Fletcher Harper (January 31, 1806 – May 29, 1877) was an American publisher in the early-to-mid 19th century. He and his brothers founded the Harper & Brothers publishing house.

== Biography ==
Fletcher Harper was born January 31, 1806, in Newtown, New York. He was the youngest of four sons born to Joseph Henry Harper, (1750–1838), a farmer, carpenter, and storekeeper, and Elizabeth Kollyer, a Dutch Burgher's daughter. With his brothers, James, John, and Joseph Wesley, he founded the Harper & Brothers publishing house. He is credited with founding Harper's Weekly (1850), Harper's Magazine (1850), and Harper's Bazaar (1867). Fletcher gave cartoonist Thomas Nast his start in Harper's Weekly, and gave Nast great editorial freedom.

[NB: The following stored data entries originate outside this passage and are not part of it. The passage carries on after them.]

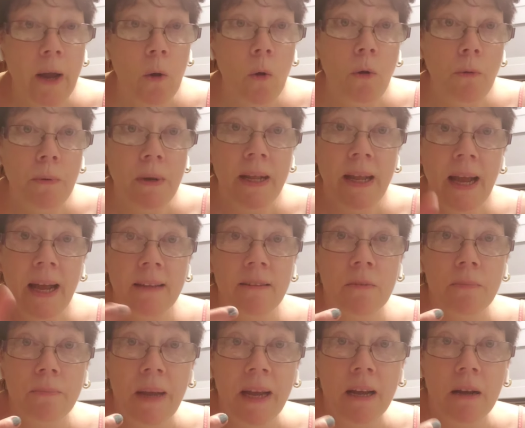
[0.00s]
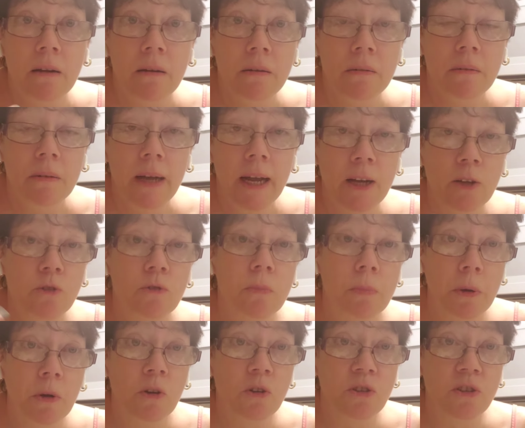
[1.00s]
already had to make extra
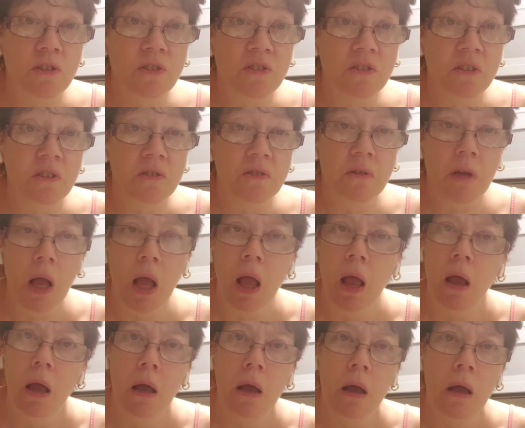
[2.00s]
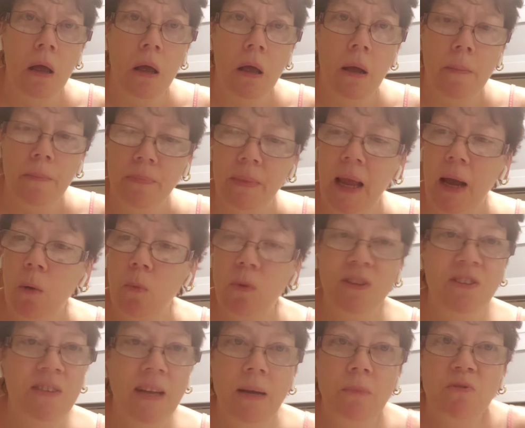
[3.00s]
purchases. Now,
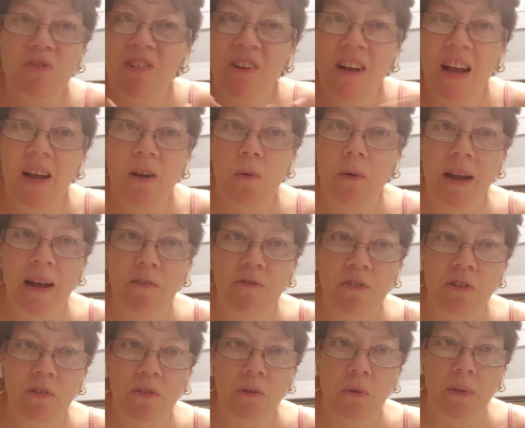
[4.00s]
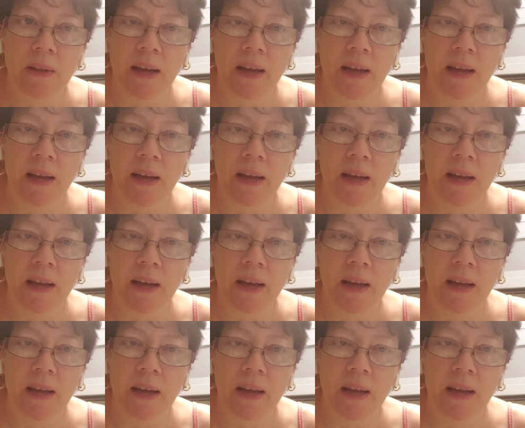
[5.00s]
with Samsung, I don't have to do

His newspaper Harper's Weekly rose to fame during the American Civil War because of Nast's depiction of the war. It was called by United States president Abraham Lincoln, "The greatest recruiter for the United States Military." Harper's Weekly was also responsible for publishing the first modern image of Santa Claus (drawn by Nast).

Harper died at his home in New York City on May 29, 1877. His paper lost influence after his death when his successor George William Curtis began putting restrictions on Nast, causing him to quit in 1886.